__PROBLEM STATEMENT__: Output all entries precisely and leave out the pictures.

(Saved entries)
^^^^^^^^

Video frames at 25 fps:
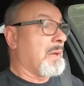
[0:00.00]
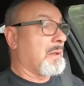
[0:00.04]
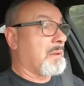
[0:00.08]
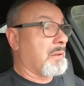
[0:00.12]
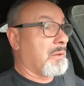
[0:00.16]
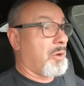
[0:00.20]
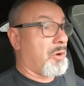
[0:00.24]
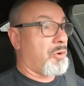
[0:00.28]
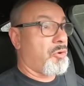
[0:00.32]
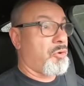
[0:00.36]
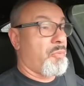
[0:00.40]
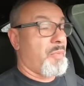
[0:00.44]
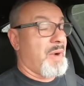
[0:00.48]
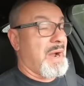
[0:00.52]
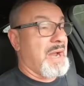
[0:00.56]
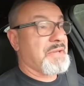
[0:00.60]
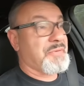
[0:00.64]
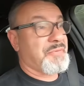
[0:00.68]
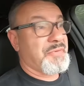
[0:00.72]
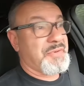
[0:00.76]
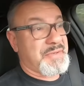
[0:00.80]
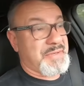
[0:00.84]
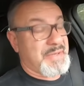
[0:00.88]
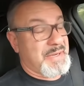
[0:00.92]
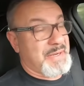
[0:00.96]
Logo mais
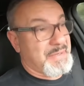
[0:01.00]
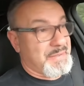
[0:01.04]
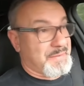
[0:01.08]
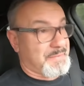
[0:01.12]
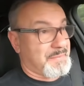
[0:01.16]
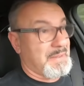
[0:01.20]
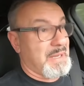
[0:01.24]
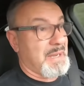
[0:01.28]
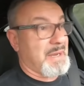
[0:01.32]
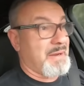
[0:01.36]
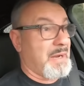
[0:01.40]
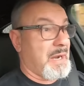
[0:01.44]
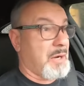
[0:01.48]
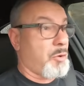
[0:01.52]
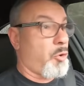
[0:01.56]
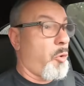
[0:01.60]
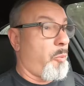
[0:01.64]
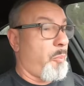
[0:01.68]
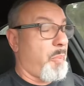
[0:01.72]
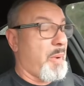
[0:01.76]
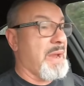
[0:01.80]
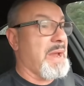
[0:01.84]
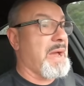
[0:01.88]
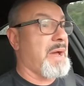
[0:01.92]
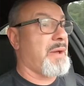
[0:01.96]
vocês né,
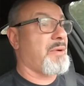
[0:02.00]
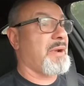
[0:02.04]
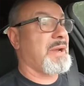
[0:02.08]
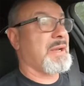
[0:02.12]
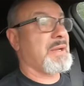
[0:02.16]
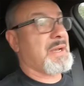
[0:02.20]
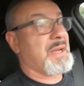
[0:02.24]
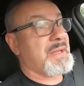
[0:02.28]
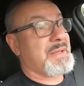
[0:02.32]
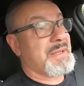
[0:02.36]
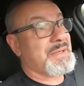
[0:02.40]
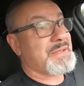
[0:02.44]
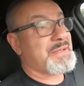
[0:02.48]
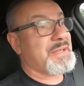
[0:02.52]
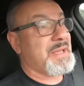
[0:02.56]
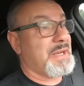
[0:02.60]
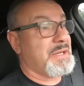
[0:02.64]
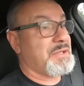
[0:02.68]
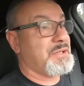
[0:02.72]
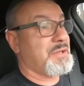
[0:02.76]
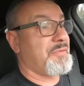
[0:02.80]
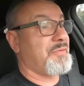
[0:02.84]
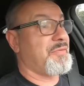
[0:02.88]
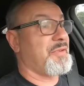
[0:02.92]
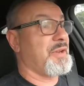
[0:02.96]
acompanharam aí na, na,
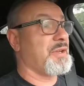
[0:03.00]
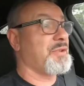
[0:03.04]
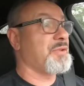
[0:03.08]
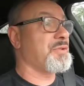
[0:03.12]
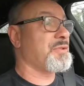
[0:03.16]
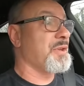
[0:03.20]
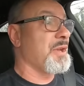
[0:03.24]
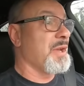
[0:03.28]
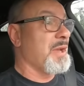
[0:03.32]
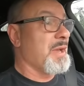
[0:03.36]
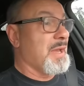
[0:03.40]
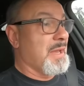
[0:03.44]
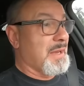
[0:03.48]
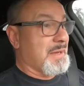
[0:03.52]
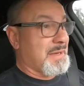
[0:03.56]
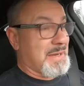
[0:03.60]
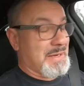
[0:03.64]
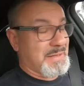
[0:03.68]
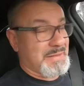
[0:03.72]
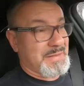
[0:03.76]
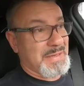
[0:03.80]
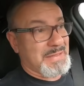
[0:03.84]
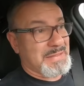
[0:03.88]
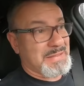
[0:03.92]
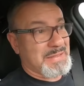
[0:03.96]
série de vídeos que
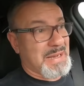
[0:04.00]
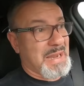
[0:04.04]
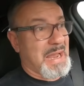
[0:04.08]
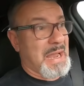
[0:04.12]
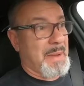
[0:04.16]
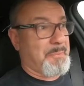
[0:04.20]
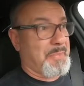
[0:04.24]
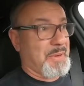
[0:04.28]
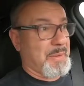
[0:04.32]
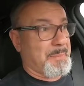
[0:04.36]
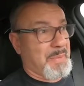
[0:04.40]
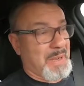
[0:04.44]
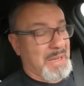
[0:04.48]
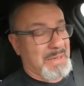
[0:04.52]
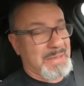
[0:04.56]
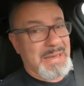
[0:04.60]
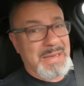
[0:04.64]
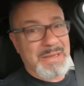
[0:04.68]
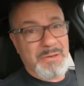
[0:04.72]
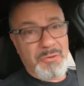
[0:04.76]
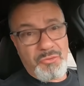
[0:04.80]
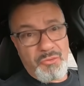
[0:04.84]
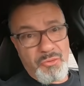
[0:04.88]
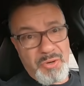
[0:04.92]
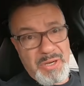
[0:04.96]
a Gescap, para
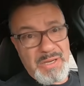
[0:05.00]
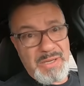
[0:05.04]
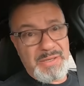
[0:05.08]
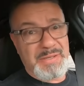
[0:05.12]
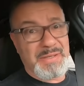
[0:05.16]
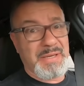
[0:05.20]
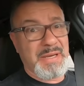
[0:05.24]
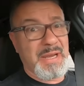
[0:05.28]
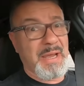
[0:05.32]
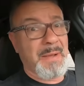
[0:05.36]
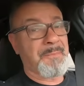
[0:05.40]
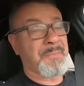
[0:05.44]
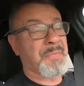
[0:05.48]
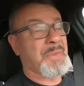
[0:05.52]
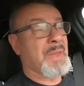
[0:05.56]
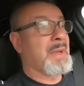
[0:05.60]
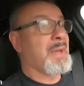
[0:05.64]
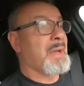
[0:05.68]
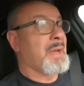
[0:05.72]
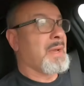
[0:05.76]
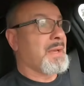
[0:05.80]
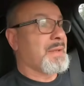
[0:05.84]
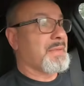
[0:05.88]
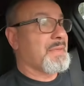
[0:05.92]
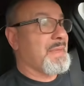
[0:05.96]
quem não conhecia,
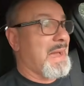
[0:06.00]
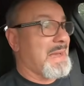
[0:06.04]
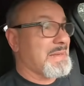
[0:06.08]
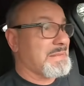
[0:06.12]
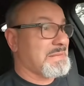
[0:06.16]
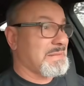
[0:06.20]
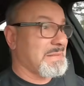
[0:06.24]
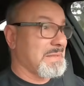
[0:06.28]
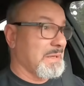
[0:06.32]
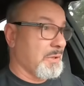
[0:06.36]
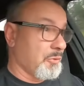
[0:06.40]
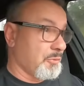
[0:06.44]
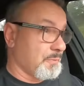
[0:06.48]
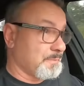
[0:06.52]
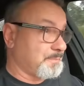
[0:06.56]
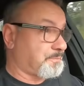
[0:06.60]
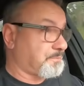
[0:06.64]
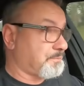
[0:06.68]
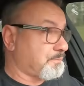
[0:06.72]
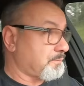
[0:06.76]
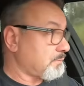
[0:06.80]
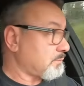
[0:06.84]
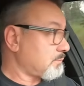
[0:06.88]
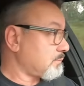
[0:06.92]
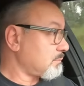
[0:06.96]
nasceu
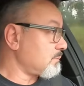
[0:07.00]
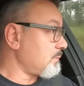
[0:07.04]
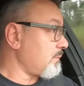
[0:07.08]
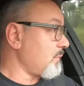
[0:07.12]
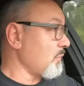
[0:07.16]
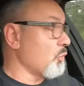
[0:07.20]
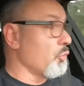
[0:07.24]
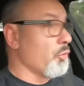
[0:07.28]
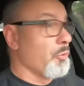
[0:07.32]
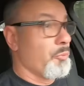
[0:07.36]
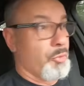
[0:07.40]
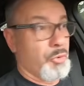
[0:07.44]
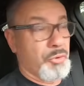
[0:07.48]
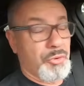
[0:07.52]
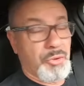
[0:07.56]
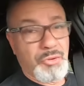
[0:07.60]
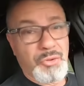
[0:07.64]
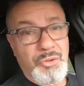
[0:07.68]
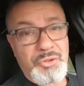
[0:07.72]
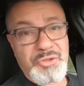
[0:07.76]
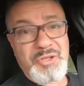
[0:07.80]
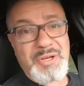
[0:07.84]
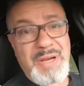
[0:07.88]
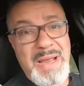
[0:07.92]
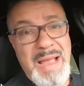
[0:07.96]
no mundo
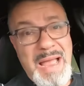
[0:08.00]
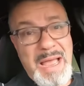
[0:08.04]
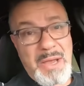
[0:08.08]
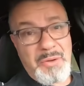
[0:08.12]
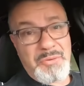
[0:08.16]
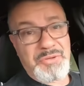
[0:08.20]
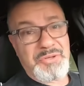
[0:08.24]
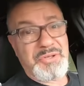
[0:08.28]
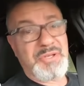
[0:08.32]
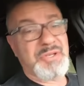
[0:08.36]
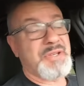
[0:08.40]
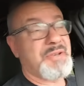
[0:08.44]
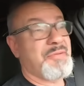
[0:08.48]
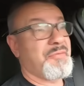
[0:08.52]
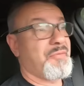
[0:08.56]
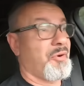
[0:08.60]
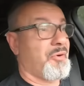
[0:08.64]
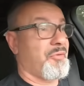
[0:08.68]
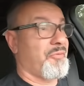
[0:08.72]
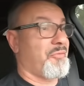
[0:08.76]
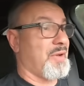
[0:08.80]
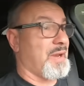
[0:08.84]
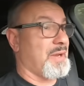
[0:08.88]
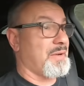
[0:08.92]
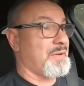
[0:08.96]
dos carros,
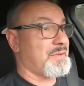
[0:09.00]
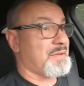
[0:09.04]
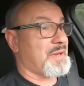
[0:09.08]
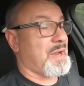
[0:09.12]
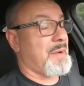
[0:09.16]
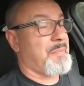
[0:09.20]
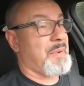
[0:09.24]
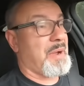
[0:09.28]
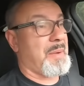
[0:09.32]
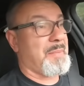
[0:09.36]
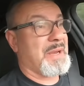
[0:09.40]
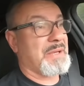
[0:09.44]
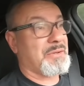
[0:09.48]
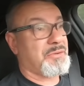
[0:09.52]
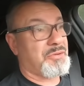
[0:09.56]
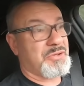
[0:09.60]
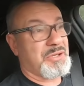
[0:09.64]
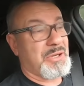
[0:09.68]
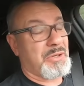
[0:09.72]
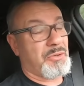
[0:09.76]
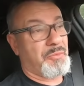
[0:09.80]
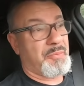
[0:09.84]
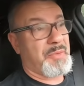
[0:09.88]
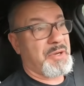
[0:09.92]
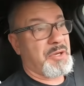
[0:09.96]
desenvolvendo escapamento
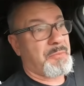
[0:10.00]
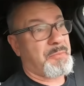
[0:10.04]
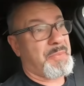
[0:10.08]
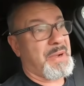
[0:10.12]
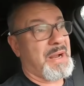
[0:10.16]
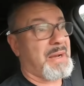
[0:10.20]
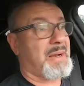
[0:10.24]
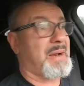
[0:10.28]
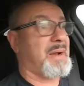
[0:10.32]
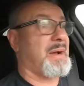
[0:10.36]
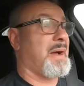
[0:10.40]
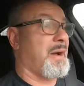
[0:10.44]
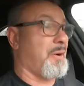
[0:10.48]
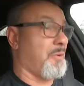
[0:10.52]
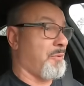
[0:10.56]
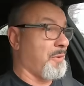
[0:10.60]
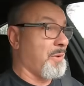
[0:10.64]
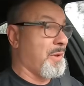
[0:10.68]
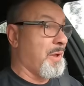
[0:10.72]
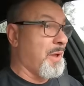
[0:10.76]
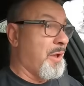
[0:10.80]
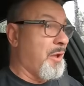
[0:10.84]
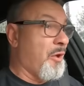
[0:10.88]
de alumínio para carro.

^^^^^^^^

__SOLUTION FOR THIS TASK__:
Video frames at 25 fps:
[0:00.00]
[0:00.04]
[0:00.08]
[0:00.12]
[0:00.16]
[0:00.20]
[0:00.24]
[0:00.28]
[0:00.32]
[0:00.36]
[0:00.40]
[0:00.44]
[0:00.48]
[0:00.52]
[0:00.56]
[0:00.60]
[0:00.64]
[0:00.68]
[0:00.72]
[0:00.76]
[0:00.80]
[0:00.84]
[0:00.88]
[0:00.92]
[0:00.96]
Logo mais
[0:01.00]
[0:01.04]
[0:01.08]
[0:01.12]
[0:01.16]
[0:01.20]
[0:01.24]
[0:01.28]
[0:01.32]
[0:01.36]
[0:01.40]
[0:01.44]
[0:01.48]
[0:01.52]
[0:01.56]
[0:01.60]
[0:01.64]
[0:01.68]
[0:01.72]
[0:01.76]
[0:01.80]
[0:01.84]
[0:01.88]
[0:01.92]
[0:01.96]
vocês né,
[0:02.00]
[0:02.04]
[0:02.08]
[0:02.12]
[0:02.16]
[0:02.20]
[0:02.24]
[0:02.28]
[0:02.32]
[0:02.36]
[0:02.40]
[0:02.44]
[0:02.48]
[0:02.52]
[0:02.56]
[0:02.60]
[0:02.64]
[0:02.68]
[0:02.72]
[0:02.76]
[0:02.80]
[0:02.84]
[0:02.88]
[0:02.92]
[0:02.96]
acompanharam aí na, na,
[0:03.00]
[0:03.04]
[0:03.08]
[0:03.12]
[0:03.16]
[0:03.20]
[0:03.24]
[0:03.28]
[0:03.32]
[0:03.36]
[0:03.40]
[0:03.44]
[0:03.48]
[0:03.52]
[0:03.56]
[0:03.60]
[0:03.64]
[0:03.68]
[0:03.72]
[0:03.76]
[0:03.80]
[0:03.84]
[0:03.88]
[0:03.92]
[0:03.96]
série de vídeos que
[0:04.00]
[0:04.04]
[0:04.08]
[0:04.12]
[0:04.16]
[0:04.20]
[0:04.24]
[0:04.28]
[0:04.32]
[0:04.36]
[0:04.40]
[0:04.44]
[0:04.48]
[0:04.52]
[0:04.56]
[0:04.60]
[0:04.64]
[0:04.68]
[0:04.72]
[0:04.76]
[0:04.80]
[0:04.84]
[0:04.88]
[0:04.92]
[0:04.96]
a Gescap, para
[0:05.00]
[0:05.04]
[0:05.08]
[0:05.12]
[0:05.16]
[0:05.20]
[0:05.24]
[0:05.28]
[0:05.32]
[0:05.36]
[0:05.40]
[0:05.44]
[0:05.48]
[0:05.52]
[0:05.56]
[0:05.60]
[0:05.64]
[0:05.68]
[0:05.72]
[0:05.76]
[0:05.80]
[0:05.84]
[0:05.88]
[0:05.92]
[0:05.96]
quem não conhecia,
[0:06.00]
[0:06.04]
[0:06.08]
[0:06.12]
[0:06.16]
[0:06.20]
[0:06.24]
[0:06.28]
[0:06.32]
[0:06.36]
[0:06.40]
[0:06.44]
[0:06.48]
[0:06.52]
[0:06.56]
[0:06.60]
[0:06.64]
[0:06.68]
[0:06.72]
[0:06.76]
[0:06.80]
[0:06.84]
[0:06.88]
[0:06.92]
[0:06.96]
nasceu
[0:07.00]
[0:07.04]
[0:07.08]
[0:07.12]
[0:07.16]
[0:07.20]
[0:07.24]
[0:07.28]
[0:07.32]
[0:07.36]
[0:07.40]
[0:07.44]
[0:07.48]
[0:07.52]
[0:07.56]
[0:07.60]
[0:07.64]
[0:07.68]
[0:07.72]
[0:07.76]
[0:07.80]
[0:07.84]
[0:07.88]
[0:07.92]
[0:07.96]
no mundo
[0:08.00]
[0:08.04]
[0:08.08]
[0:08.12]
[0:08.16]
[0:08.20]
[0:08.24]
[0:08.28]
[0:08.32]
[0:08.36]
[0:08.40]
[0:08.44]
[0:08.48]
[0:08.52]
[0:08.56]
[0:08.60]
[0:08.64]
[0:08.68]
[0:08.72]
[0:08.76]
[0:08.80]
[0:08.84]
[0:08.88]
[0:08.92]
[0:08.96]
dos carros,
[0:09.00]
[0:09.04]
[0:09.08]
[0:09.12]
[0:09.16]
[0:09.20]
[0:09.24]
[0:09.28]
[0:09.32]
[0:09.36]
[0:09.40]
[0:09.44]
[0:09.48]
[0:09.52]
[0:09.56]
[0:09.60]
[0:09.64]
[0:09.68]
[0:09.72]
[0:09.76]
[0:09.80]
[0:09.84]
[0:09.88]
[0:09.92]
[0:09.96]
desenvolvendo escapamento
[0:10.00]
[0:10.04]
[0:10.08]
[0:10.12]
[0:10.16]
[0:10.20]
[0:10.24]
[0:10.28]
[0:10.32]
[0:10.36]
[0:10.40]
[0:10.44]
[0:10.48]
[0:10.52]
[0:10.56]
[0:10.60]
[0:10.64]
[0:10.68]
[0:10.72]
[0:10.76]
[0:10.80]
[0:10.84]
[0:10.88]
de alumínio para carro.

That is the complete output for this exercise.